§ ABOUT THIS EXERCISE:
Every entry must be given again exactly. Include no pictures.

======== DATASET RECORDS ========

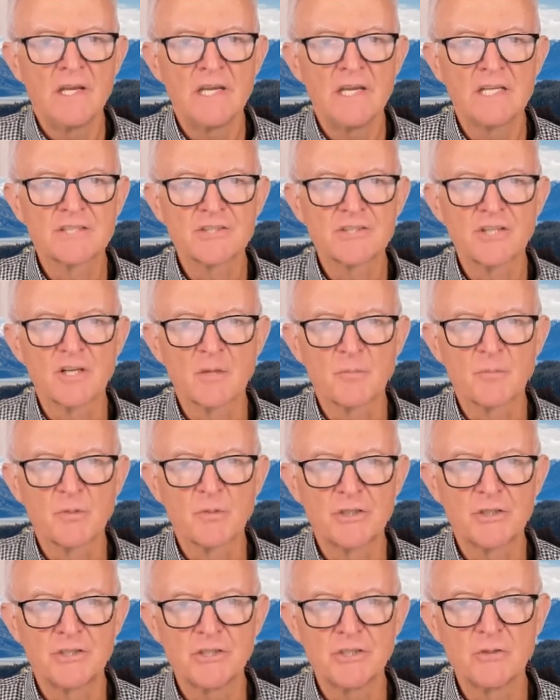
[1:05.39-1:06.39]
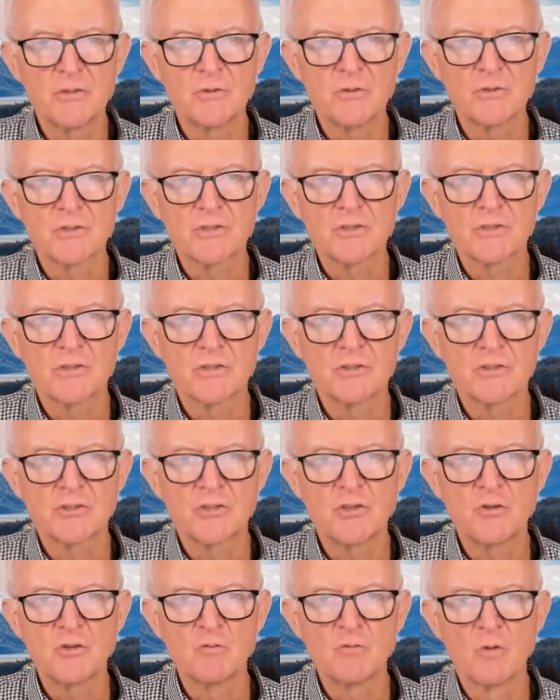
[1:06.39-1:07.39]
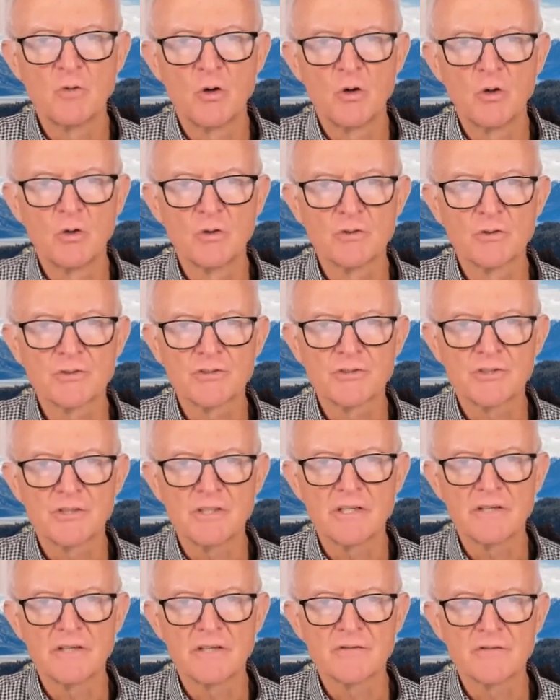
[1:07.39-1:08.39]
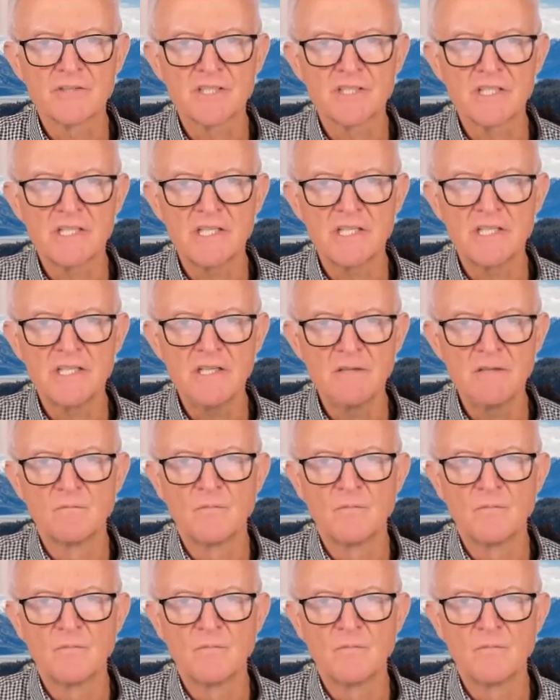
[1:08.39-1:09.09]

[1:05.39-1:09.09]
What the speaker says: It's going to produce 2 moles of C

========

§ EXPECTED OUTPUT:
[1:05.39-1:06.39]
[1:06.39-1:07.39]
[1:07.39-1:08.39]
[1:08.39-1:09.09]

[1:05.39-1:09.09]
What the speaker says: It's going to produce 2 moles of C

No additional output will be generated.